Extracted material section start
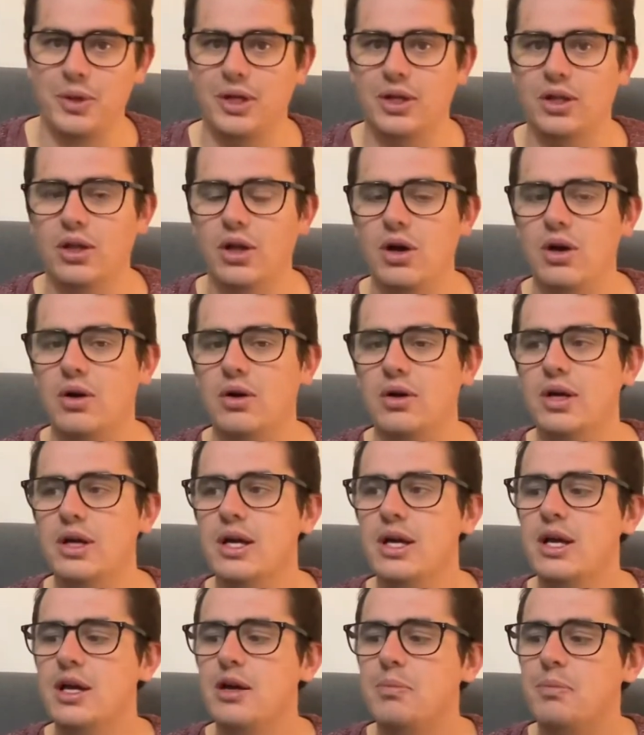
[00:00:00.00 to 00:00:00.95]
along,
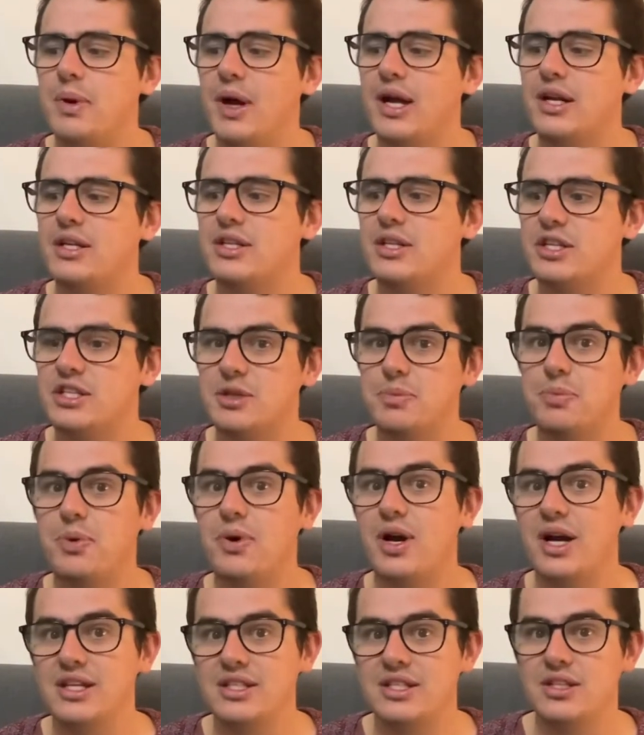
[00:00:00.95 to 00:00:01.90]
but the
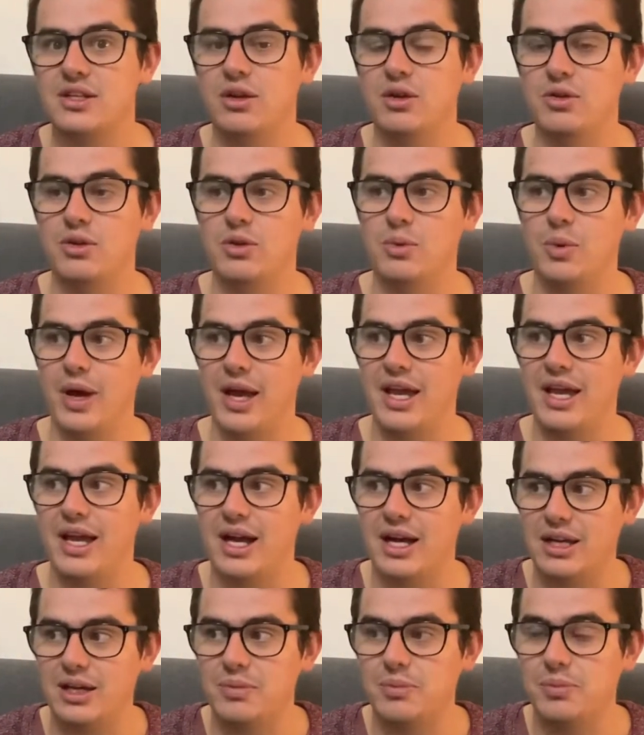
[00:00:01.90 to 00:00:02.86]
surprises along the way
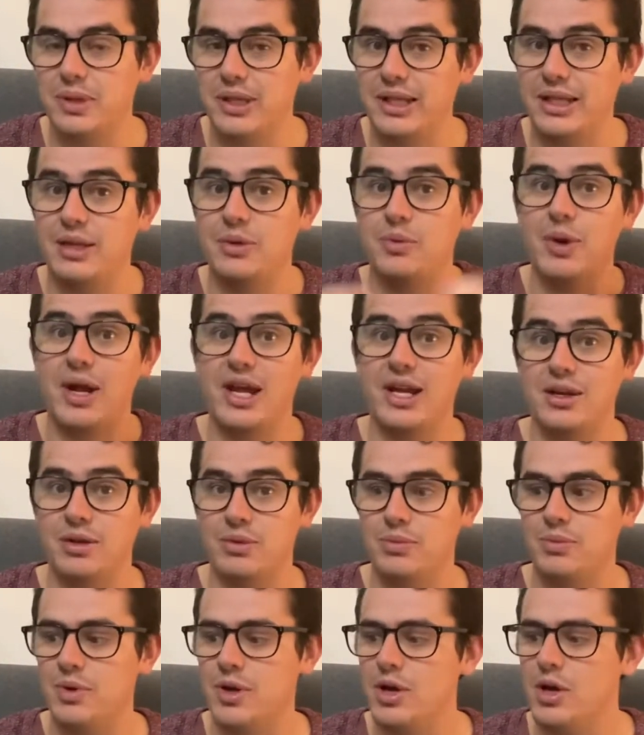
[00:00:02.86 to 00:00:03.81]
are completely
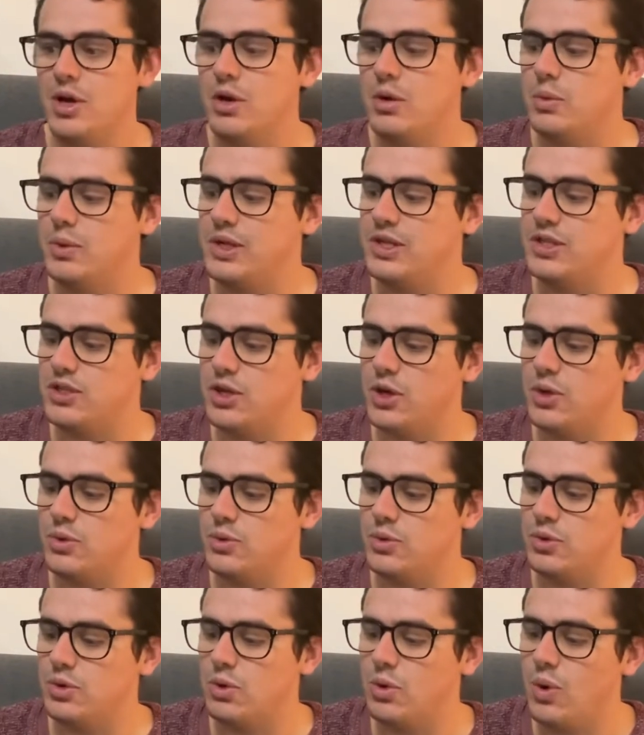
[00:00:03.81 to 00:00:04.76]
random. We
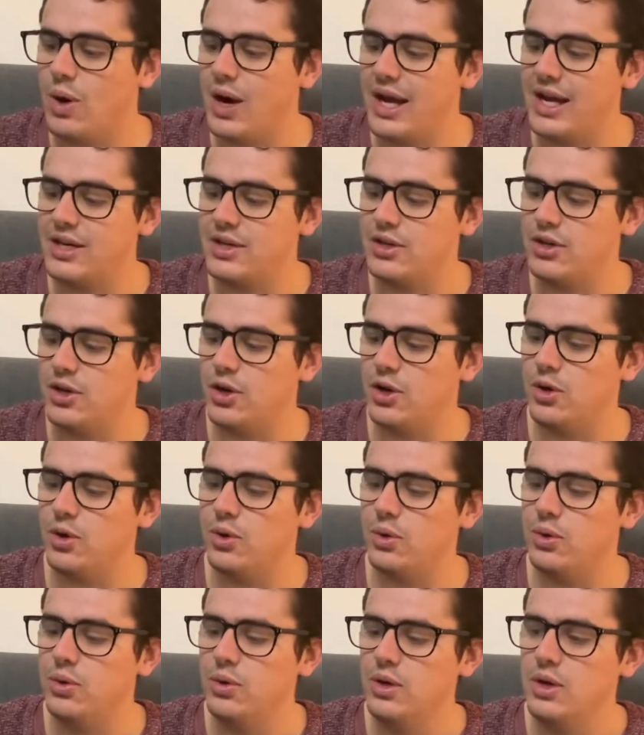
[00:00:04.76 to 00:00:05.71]
don't quite
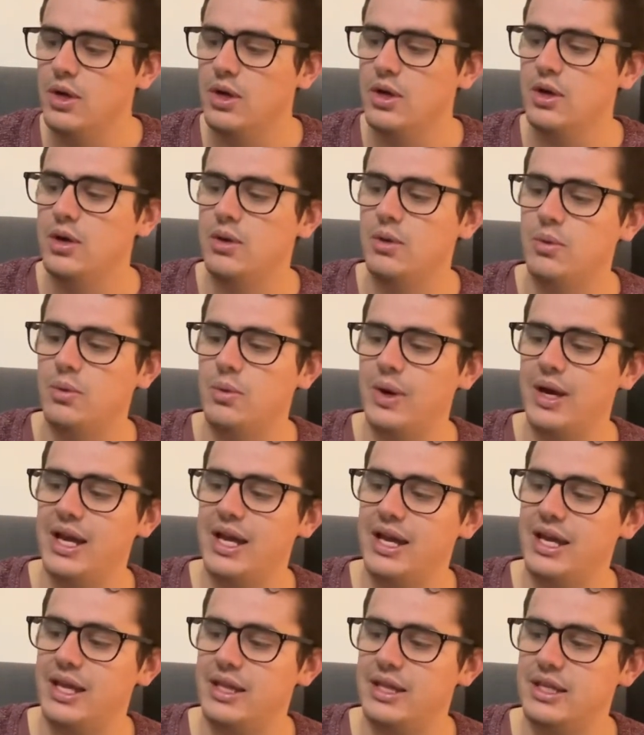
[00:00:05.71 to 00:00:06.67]
know
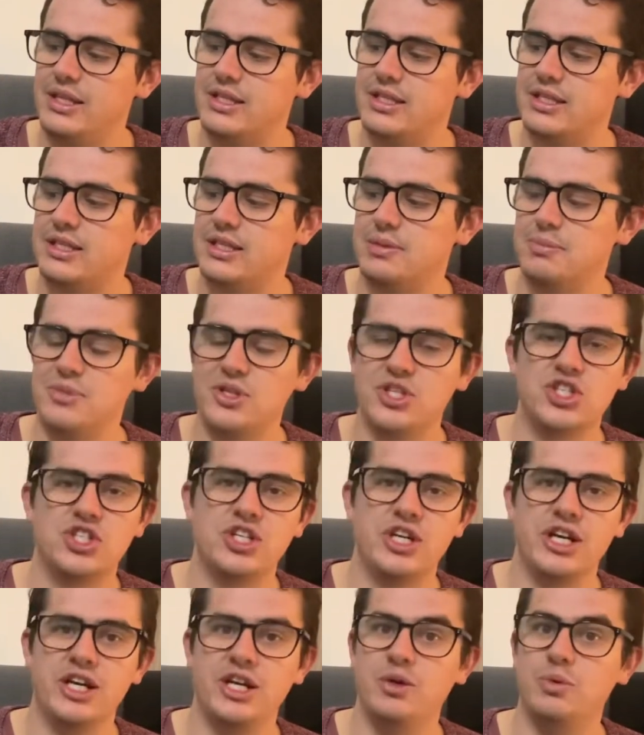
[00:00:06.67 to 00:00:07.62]
where this
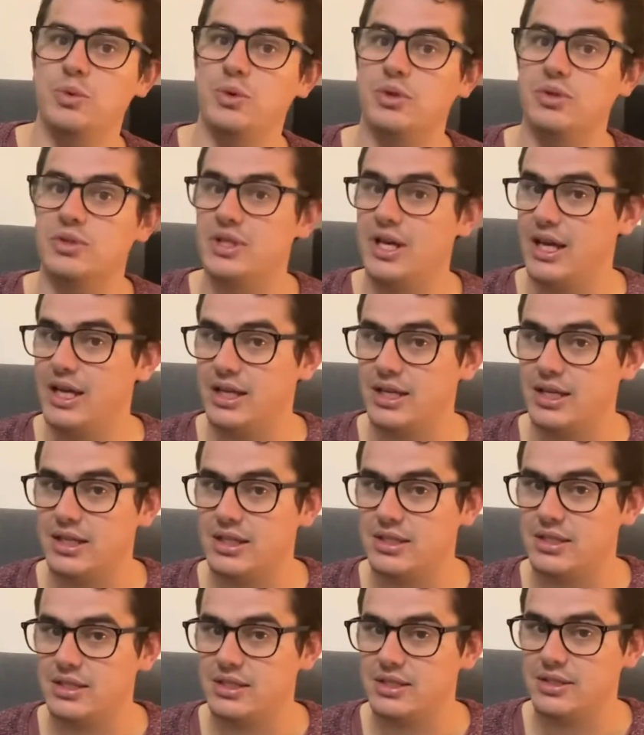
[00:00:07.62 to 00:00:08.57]
machine will take
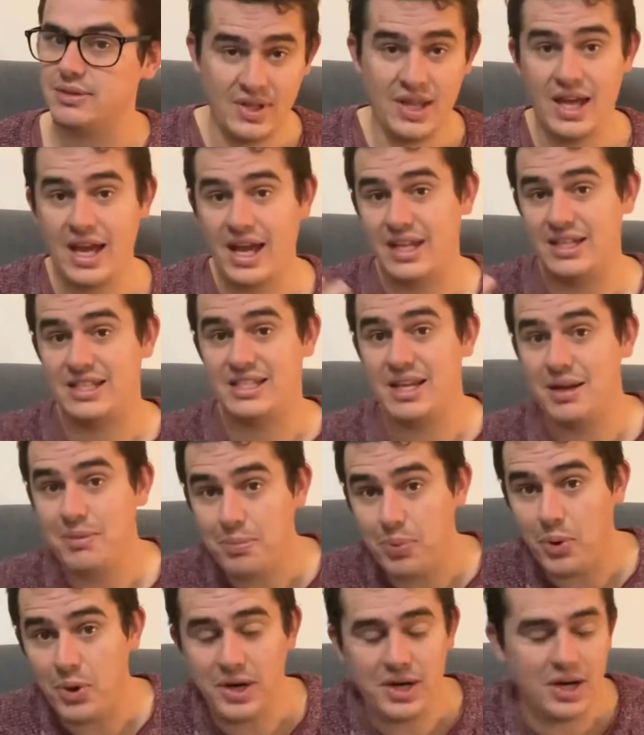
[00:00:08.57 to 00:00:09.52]
us. At some
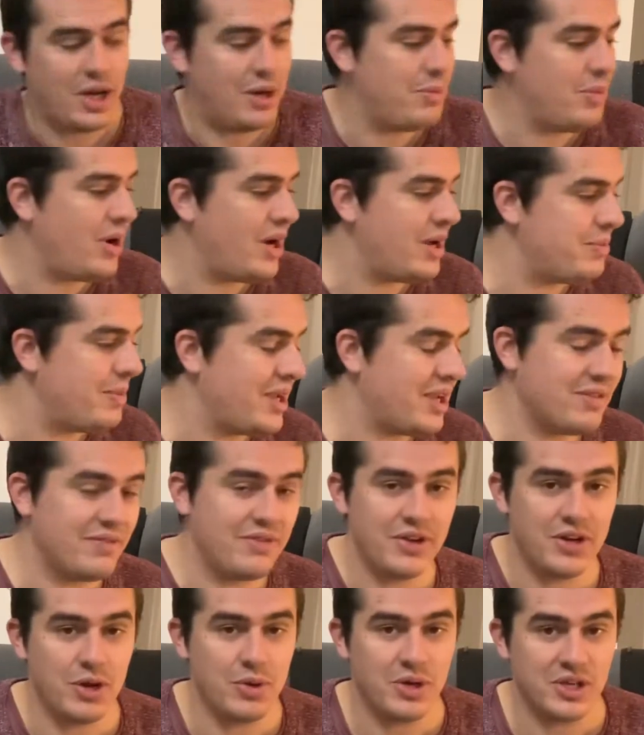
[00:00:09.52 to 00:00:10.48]
point, I might make a
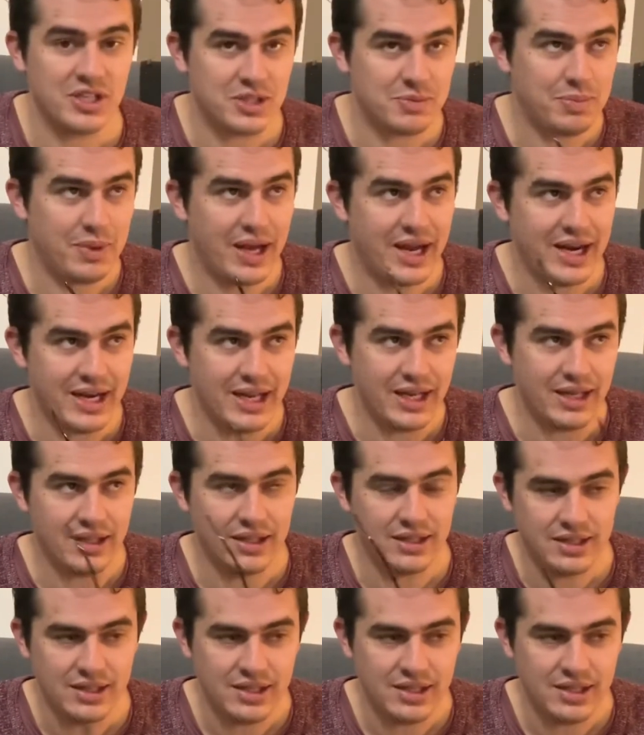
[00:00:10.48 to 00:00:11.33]
video explaining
Extracted material section end
> **Instructions to follow**
Output each entry shown above exactly as it stands, with all pictures removed.

> **Task solution**
[00:00:00.00 to 00:00:00.95]
along,
[00:00:00.95 to 00:00:01.90]
but the
[00:00:01.90 to 00:00:02.86]
surprises along the way
[00:00:02.86 to 00:00:03.81]
are completely
[00:00:03.81 to 00:00:04.76]
random. We
[00:00:04.76 to 00:00:05.71]
don't quite
[00:00:05.71 to 00:00:06.67]
know
[00:00:06.67 to 00:00:07.62]
where this
[00:00:07.62 to 00:00:08.57]
machine will take
[00:00:08.57 to 00:00:09.52]
us. At some
[00:00:09.52 to 00:00:10.48]
point, I might make a
[00:00:10.48 to 00:00:11.33]
video explaining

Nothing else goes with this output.